B.2.5. “Mining Bibliography Citations Data”

advertisement

Mining Bibliography Citations Data

*

D.A. Dervos 1 , N. Karapatsas 2

1 Dept. of Information Technology, Alexander Technology Educational Institute (ATEI),

Thessaloniki, Greece

Tel: +30 2310791295, Fax: +30 2310791290, E-mail: dad@it.teithe.gr

2 Dept. of Applied Informatics, University of Macedonia, Thessaloniki, Greece

Tel: +30 2310891844, Fax: +30 2310891800, E-mail: mai0640@uom.gr

In this paper we report on a research exercise whereby a data mining technique (affinity analysis) is applied to bibliography citations involving author-supplied and automatically generated keywords. The exercise aims at devising a strategy that combines semantic and pragmatic retrieval in a bibliography citations database.

As a testbed, six years of Science Citation Index Expanded (SCIE) citations data are utilized (1999-2005). The dataset has been made available by Thomson Scientific

(http://scientific.thomson.com/) to be used along the lines of the Cascading Citations

Analysis Project (C-CAP, http://www.ccapnet.org).

1. Introduction

Bibliography data relate to published items (e.g. research articles), the references cited by each one item (i.e. the bibliography resources used), and the citations received, namely: the identification of all published items that include the given item in their cited references lists. In this respect, citations data are seen to populate a citations graph whereby nodes represent the published items and directed edges represent bibliography references. The latter originate from the citing item and target the cited reference item. Citations data are usually utilized for ranking the impact of published items, as well as that of the hosting journals; the larger the number of citations received, the higher is the impact of the published item.

Another, equally if not more important, use of citations data is in implementing certain bibliography search strategies: researchers forward- and backward- chain along the citation links in order to track relevant publications in bibliography.

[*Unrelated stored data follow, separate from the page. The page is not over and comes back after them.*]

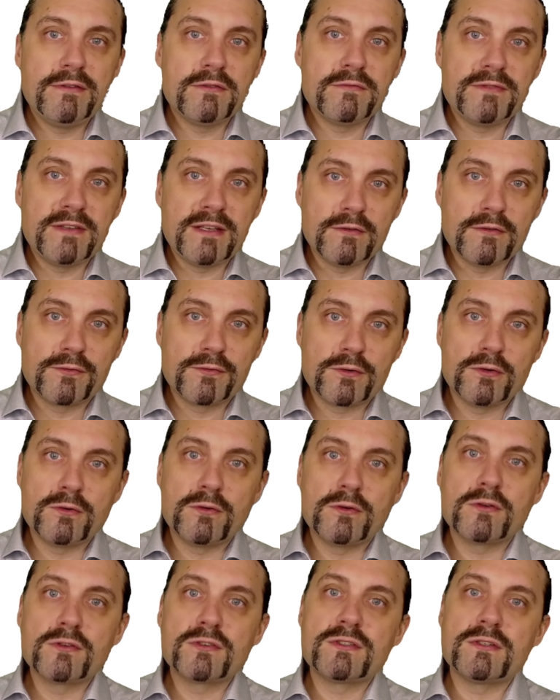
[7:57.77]
we of
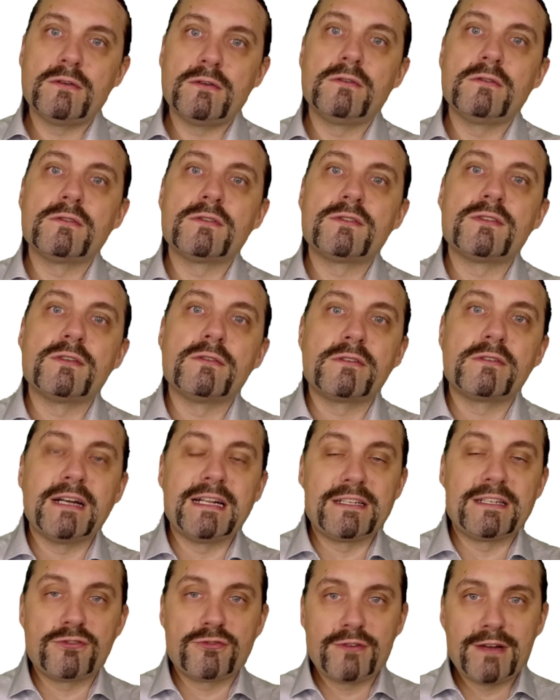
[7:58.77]
course also can
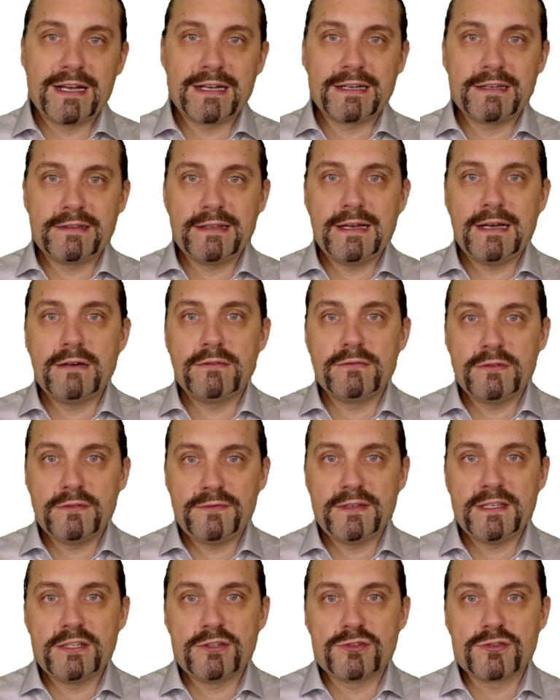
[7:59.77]
track down the
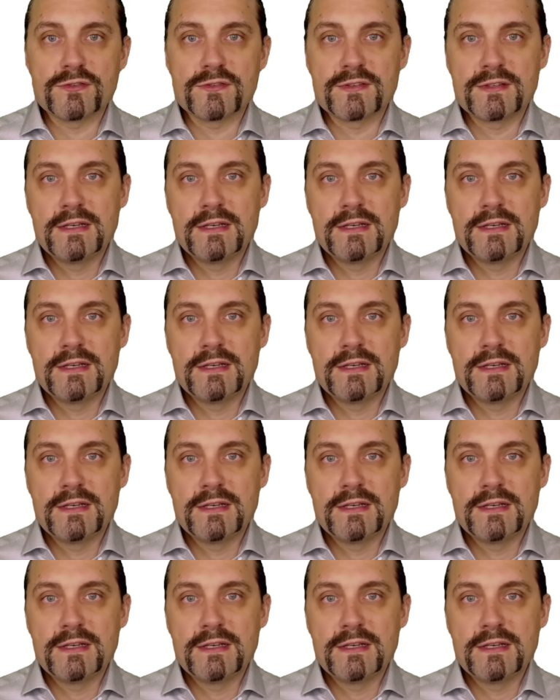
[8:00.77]
features,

Content relevance comprises also the sought objective when it comes to assigning keyword descriptors to each one published item. Research article indexing today comprises an issue of utmost importance when one considers: (a) the internet based scholarly communication environment, (b) the open access movement, and

(c) the globalization in academia and research. Such developments signal the crucial importance of the accessibility factor for published works, best described by one simple rule: ‘ if a digital object is not indexed properly it cannot be retrieved; if not retrieved, it does not exist

’.

* This work is co-funded by the Research Committees of the Alexander Technology Educational

Institute (ATEI), and the University of Macedonia, Thessaloniki, Greece.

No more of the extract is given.